A Competition To Replace SHA-1 159
SHA who? writes "In light of recent attacks on SHA-1, NIST is preparing for a competition to augment and revise the current Secure Hash Standard. The public competition will be run much like the development process for the Advance Encryption Standard, and is expected to take 3 years. As a first step, NIST is publishing draft minimum acceptability requirements, submission requirements, and evaluation criteria for candidate algorithms, and requests public comment by April 27, 2007. NIST has ordered Federal agencies to stop using SHA-1 and instead to use the SHA-2 family of hash functions."
Leadtime for security: Is it too late? (Score:3, Insightful)
The point is that any attempt to quickly create a new algorithm is likely to create an insecure one. Shouldn't we be trying to create candidate algorithms for the year 2050 to give the algorithms time to withstand attack? Or do we plan to keep creating new algorithms as a serial security-by-obscurity strategy.
Re:Leadtime for security: Is it too late? (Score:5, Insightful)
This is what a hash is by design: obscurity. For mathematical reasons alone, you can't have a unique hash for your megabyte message crammed in (say) 256 bytes. Or 512, or 1024 bytes.

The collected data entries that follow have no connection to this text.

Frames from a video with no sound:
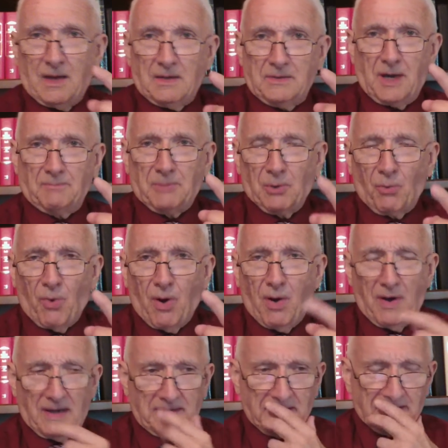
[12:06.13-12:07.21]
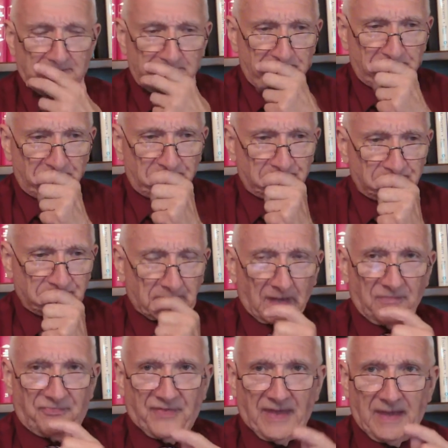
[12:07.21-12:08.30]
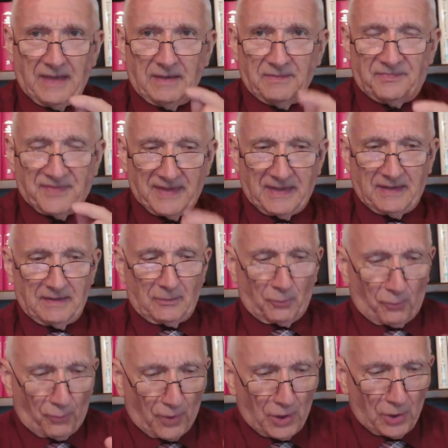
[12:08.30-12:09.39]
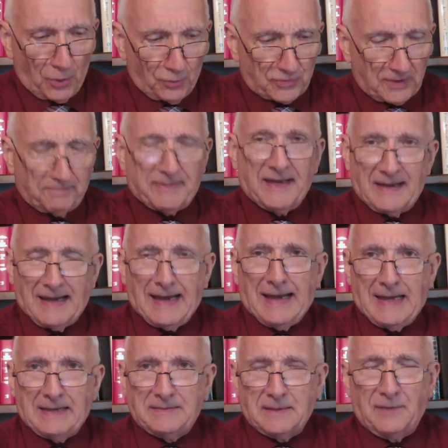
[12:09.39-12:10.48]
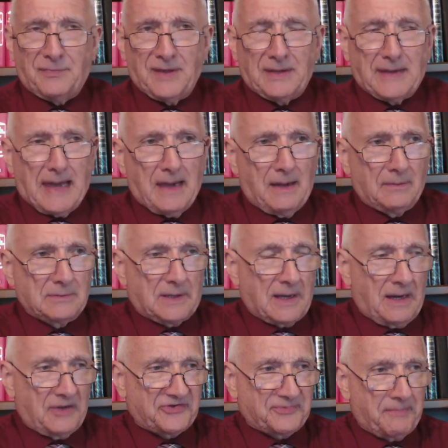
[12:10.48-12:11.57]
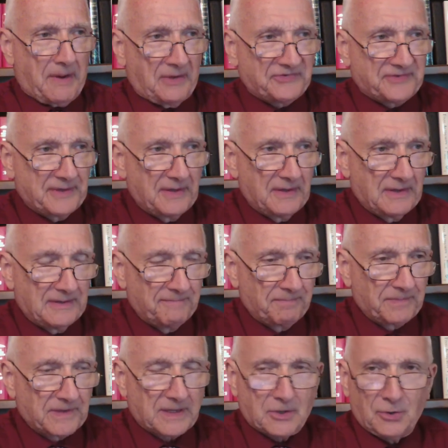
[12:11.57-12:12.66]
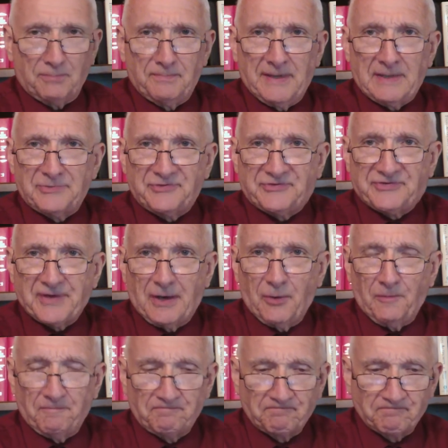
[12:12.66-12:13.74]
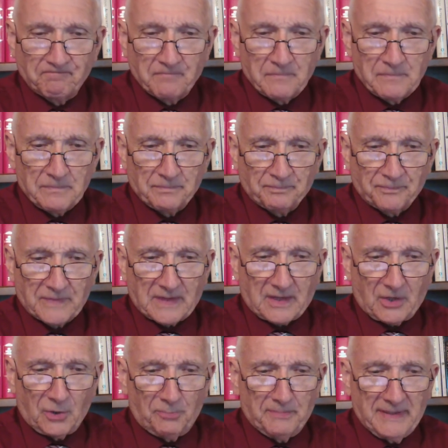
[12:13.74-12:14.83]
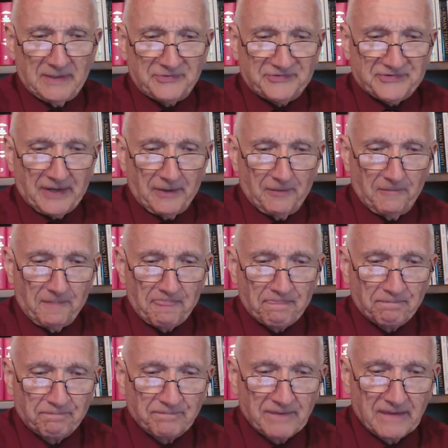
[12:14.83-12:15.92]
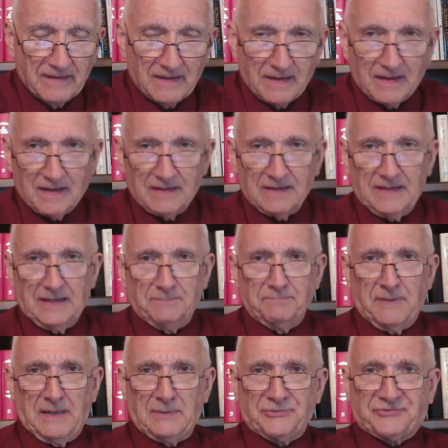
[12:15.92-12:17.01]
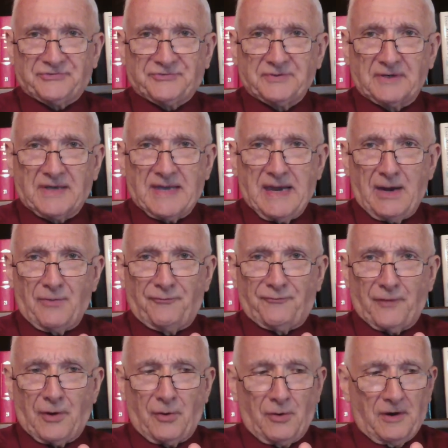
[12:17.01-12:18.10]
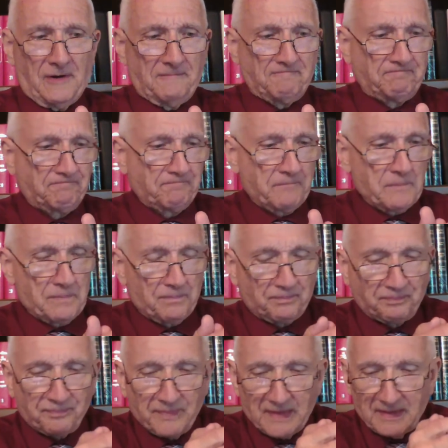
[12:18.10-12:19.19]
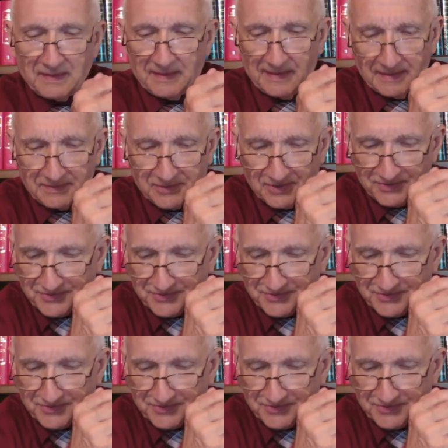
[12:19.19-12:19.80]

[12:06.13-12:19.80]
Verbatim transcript: Number one, the, the root behind the noun cosmos, komidzo. Komidzo. It means to care for, to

And with a public algorithm spec, it's all about whether there's a determined group to turn it inside-out and make it easy to crack.
That said, the ability to hack SHA/MD5 given the time and tools, doesn't make hashes useless. A hash by itself can be useless, but coupled with a good procedure that incorporates it, it can raise the security level just enough so it's not reachable by 99.99999...% of the potential hackers out there that will try to break you.
Security is just an endless race on both sides, and will always be.
Re:Generic hashing is impractical (Score:4, Insightful)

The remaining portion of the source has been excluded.